Healthy Fats, Oils and Vinegars
- Extra virgin olive oil
- Olives
- Balsamic Vinegar
- Red Wine Vinegar
For starters, make sure you have a good quality extra virgin olive oil because almost all Mediterranean diet recipes start with olive oil. You’ll want to get an extra virgin olive oil that is first pressed and really extra virgin. To test if it’s a good quality extra virgin olive oil, drink a teaspoon of the oil and wait ten seconds.

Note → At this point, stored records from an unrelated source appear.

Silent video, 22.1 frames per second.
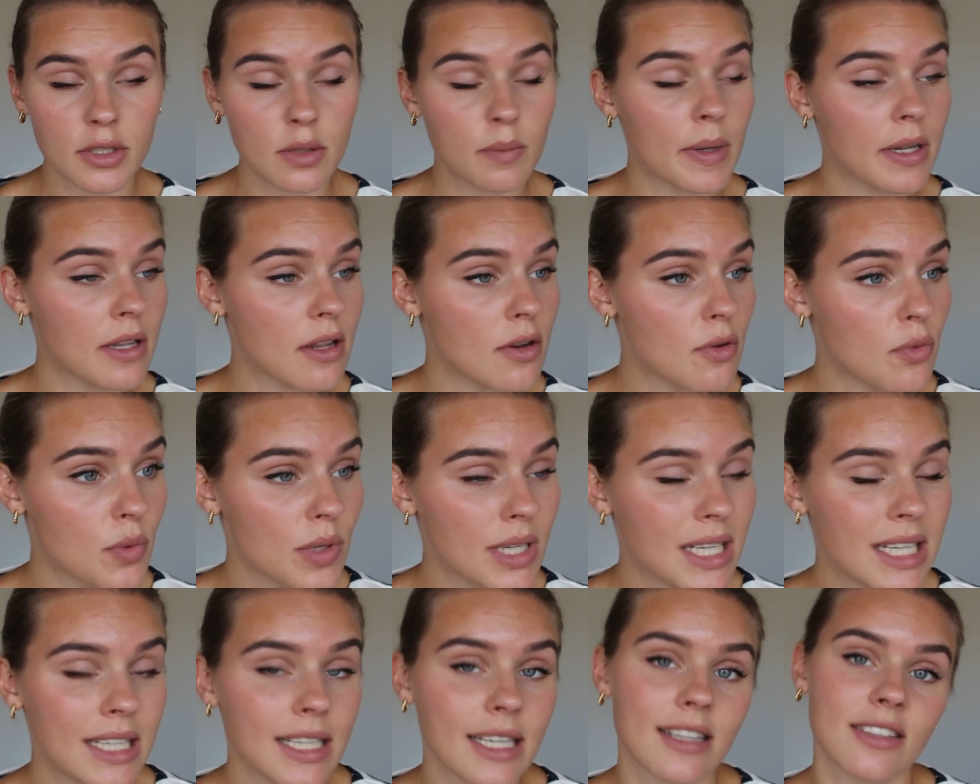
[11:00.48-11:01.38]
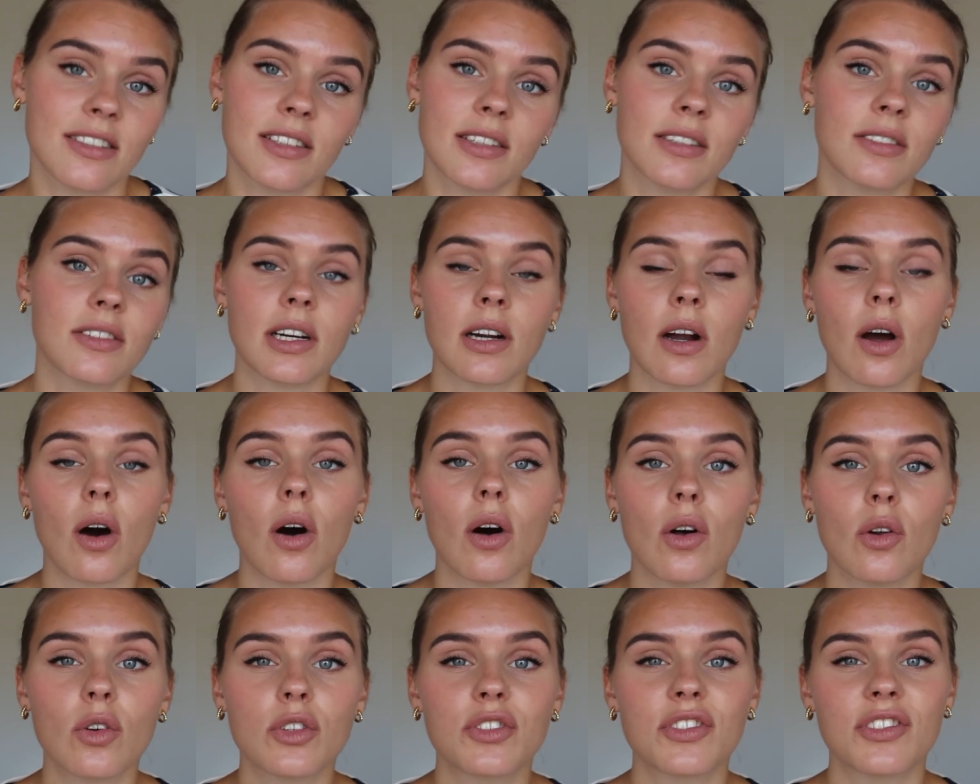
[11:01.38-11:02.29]
you, but it really isn't. They're
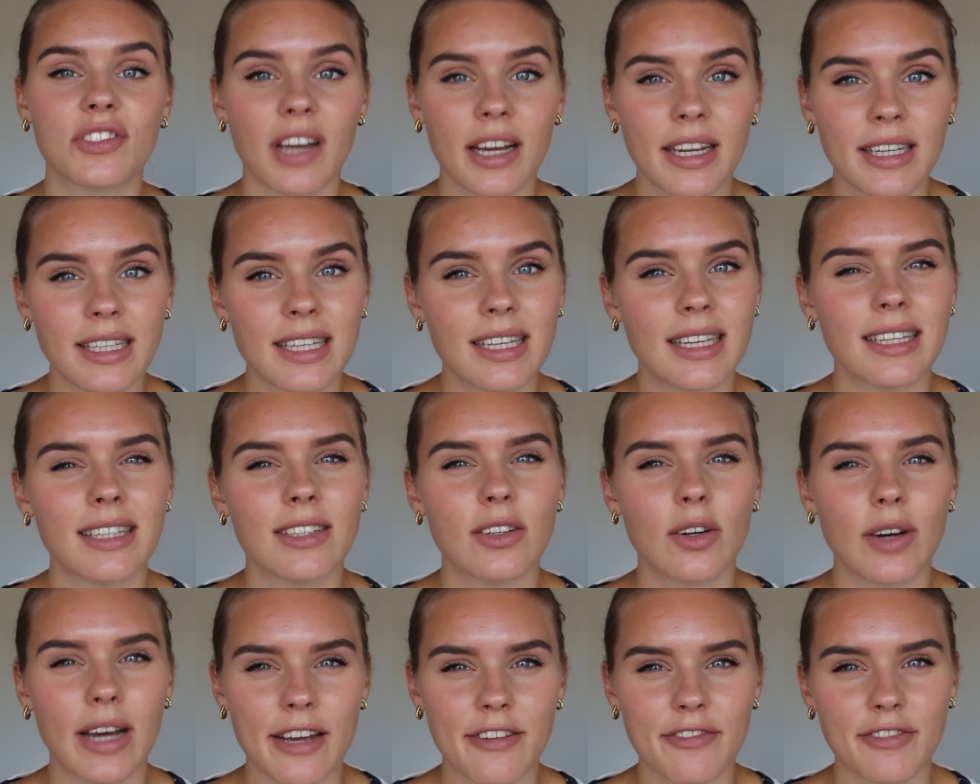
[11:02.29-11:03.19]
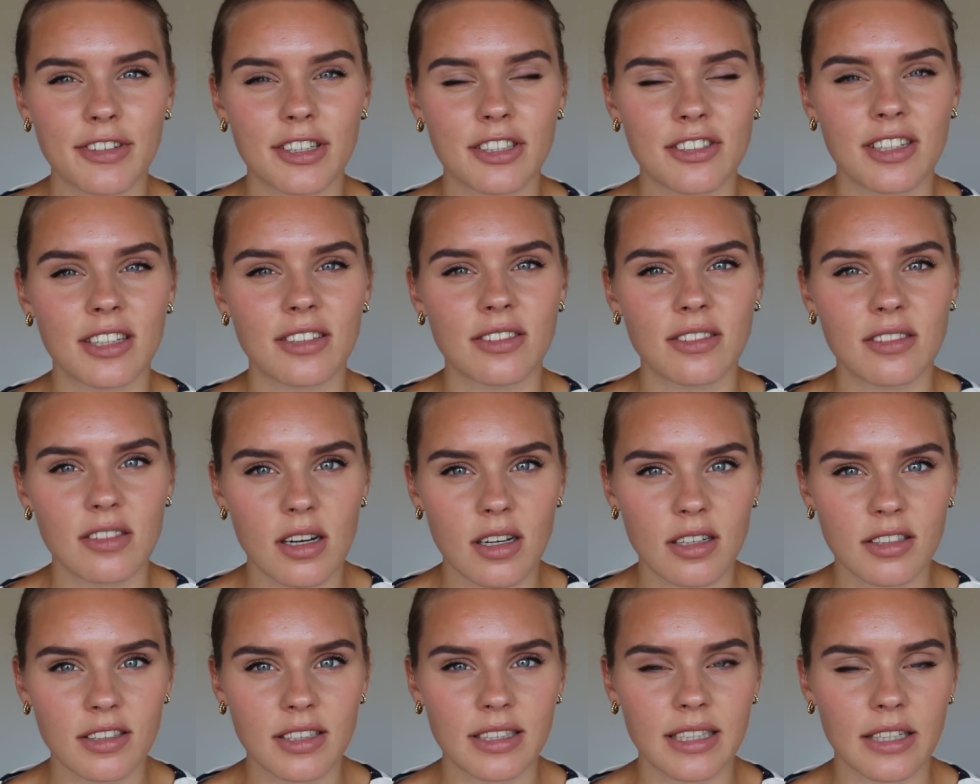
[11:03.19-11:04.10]
all tiny little efforts and
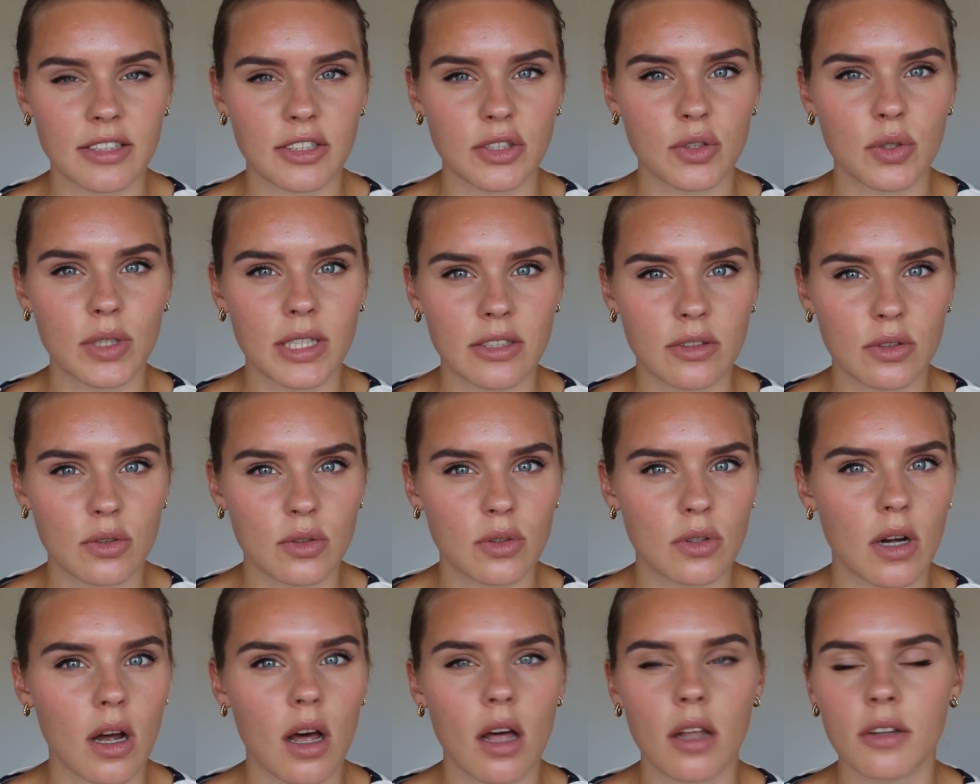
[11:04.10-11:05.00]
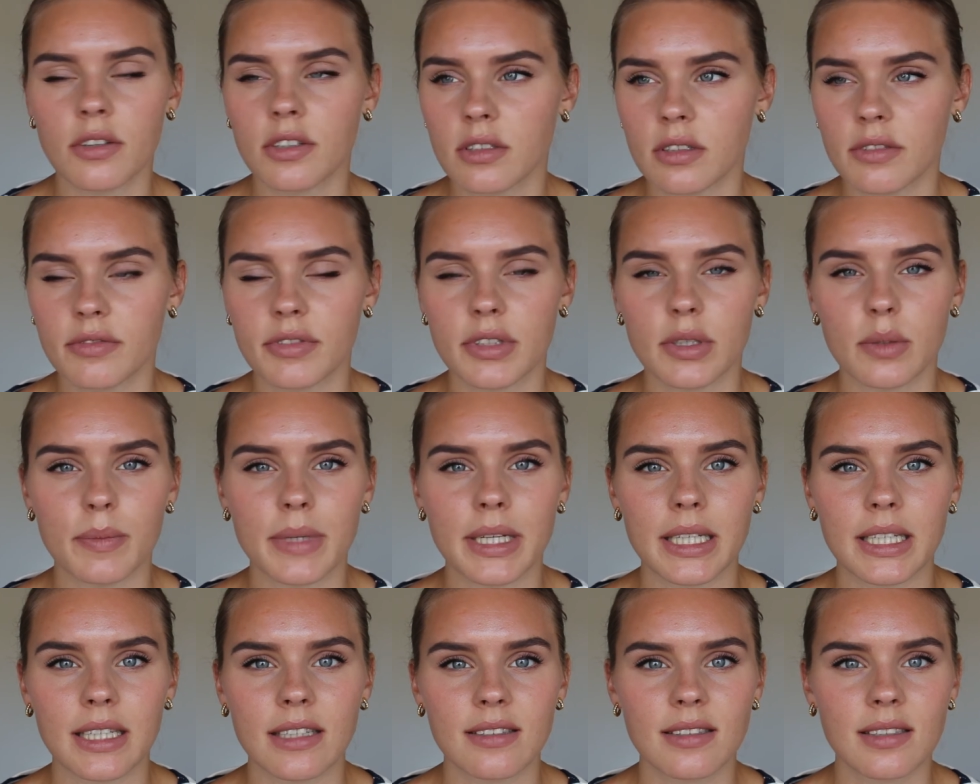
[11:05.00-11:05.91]
tasks that you can do under a few
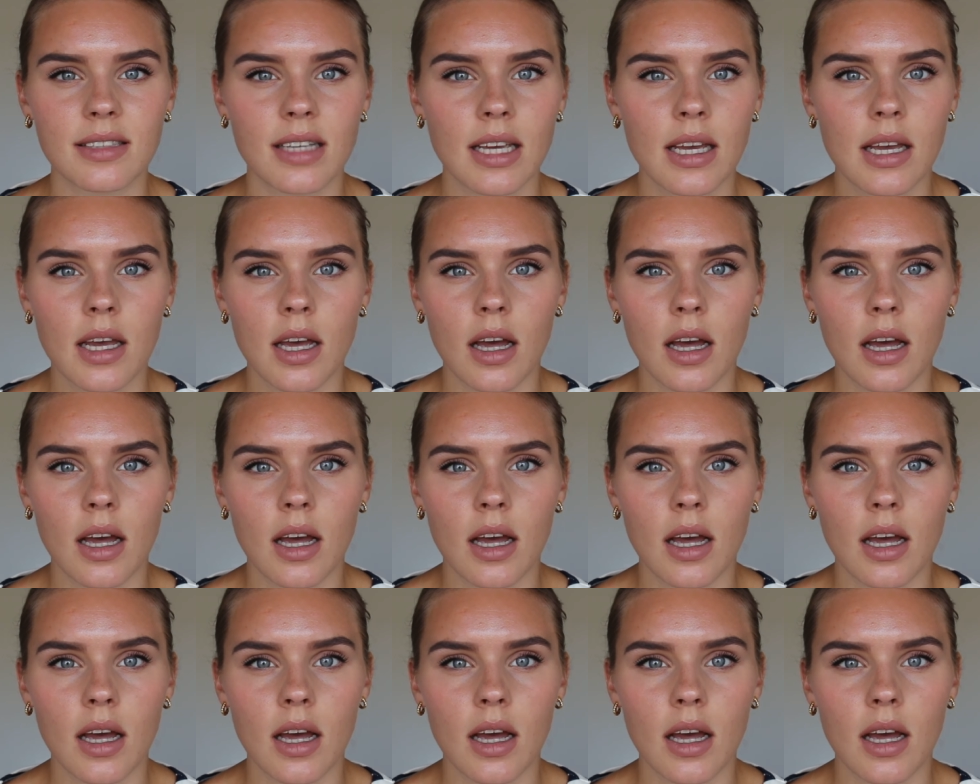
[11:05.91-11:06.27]
minutes.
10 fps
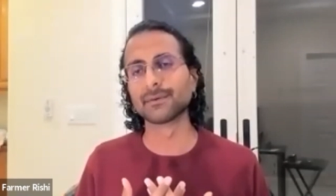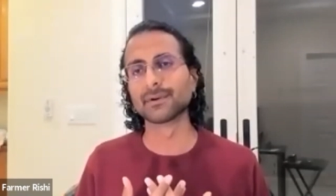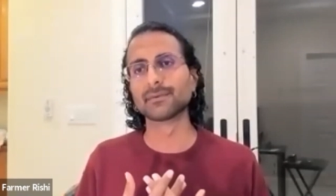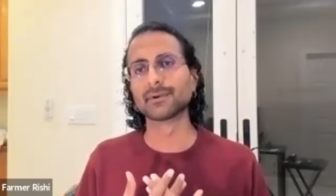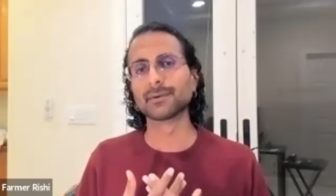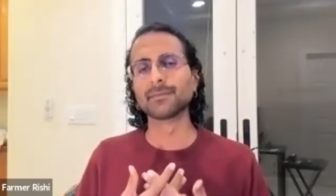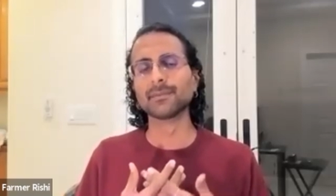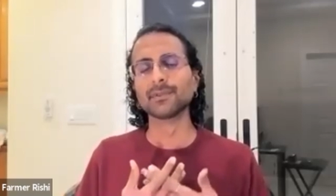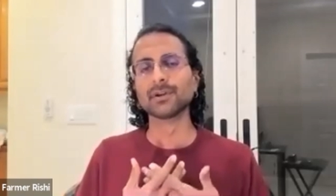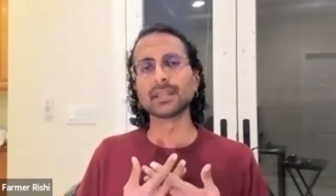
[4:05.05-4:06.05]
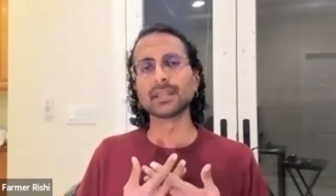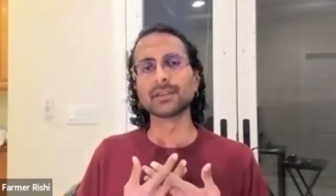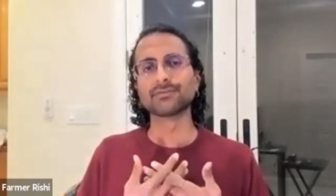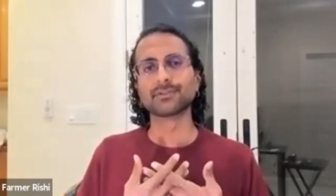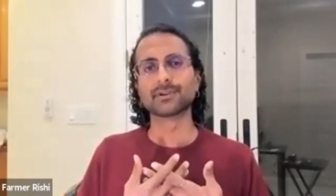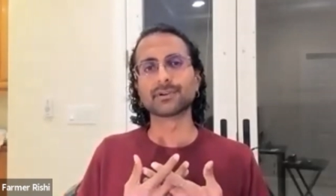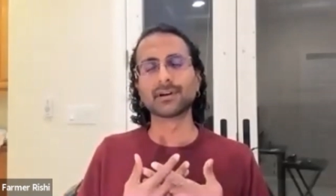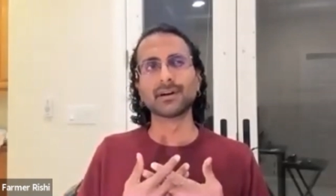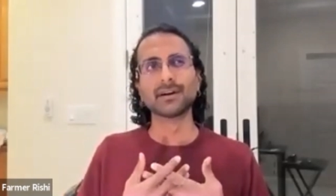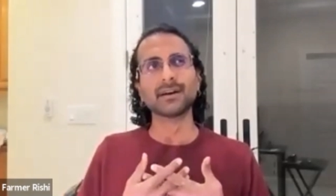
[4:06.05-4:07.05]
we're looking
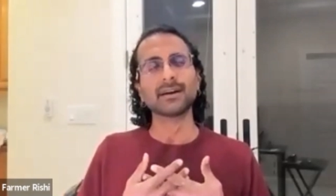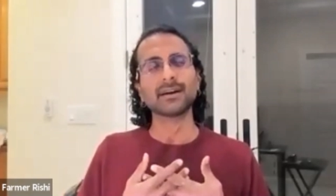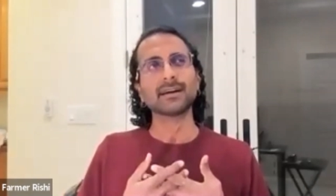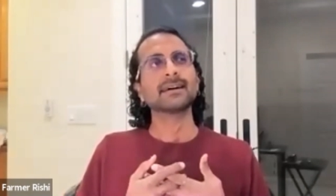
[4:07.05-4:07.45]
for,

You should get a peppery burn in the back of your throat, which means it is highly anti-inflammatory. Only high-quality extra virgin olive oils will give the peppery burn, which means they are fresh, and produced from the first pressing of the olives.
Vegetables
After you have good oil, next is making foods that use lots of fresh vegetables, dark leafy greens, and beans and legumes. Here is list of all the vegetables you can eat on the Mediterranean Diet:
- Onions
- Garlic
- Potatoes
- Artichokes
- Zucchini
- Eggplant
- Squash
- Corn
- Cucumbers
- Broccoli
- Cauliflower
- Mushrooms
- Beets
- Carrots
- Celery
- Peppers
- Fennel
- Cabbage
- Leeks
Nuts and Seeds
Nuts and seeds are a great source of healthy fats, protein, and fiber. They’re also a key part of the Mediterranean diet food list. Here are some of the most common nuts and seeds you can add to your Mediterranean cuisine:
- Pine Nuts
- Walnuts
- Almonds
- Chesnuts
- Sesame Seeds
- Pumpkin Seeds
- Sunflower Seeds
- Tahini
Herbs and Spices
Herbs and spices are a great way to add flavor to your food without adding any extra calories. They’re also packed with antioxidants and other health-promoting compounds.
- Parsley
- Oregano
- Basil
- Dill
- Thyme
- Sage
- Rosemary
- Mint
- Bay Leaves
- Salt
- Pepper
- Cumin
- Ginger
- Turmeric
- Saffron
- Paprika
- Cinnamon
- Cloves
- Red Pepper Flakes
Beans and Legumes
Beans and legumes are great sources of protein, fiber, vitamins and minerals. They’re also very versatile and can be used in a variety of recipes.
- Lentils
- Split Peas
- Broad Beans
- Chickpeas
- Kidney Beans
- Green Beans
- Black Beans
- Black Eyed Beans
Cheese and Fermented Dairy
Cheese and fermented dairy are staples in the Mediterranean diet. They’re a great source of protein, calcium, and other nutrients. Just keep in mind that cheese is also high in fat, so it should be eaten in moderation.
- Feta Cheese
- Mozzarella
- Parmesan
- Ricotta
- Yogurt
Greens
Greens are packed with vitamins, minerals, and antioxidants. They’re also very versatile and can be used in a variety of recipes.
- Spinach
- Arugula
- Lettuce
- Kale
- Purslane
- Broccoli Rabe
- Beet Greens
- Collard Greens
- Dandelion Greens
- Mustard Greens
- Turnip Greens
Whole Grains, Rice and Pasta
Whole grains should always be used instead of processed grains and white flour bread. The flavor of these fresh ingredients is enhanced by extra virgin olive oil.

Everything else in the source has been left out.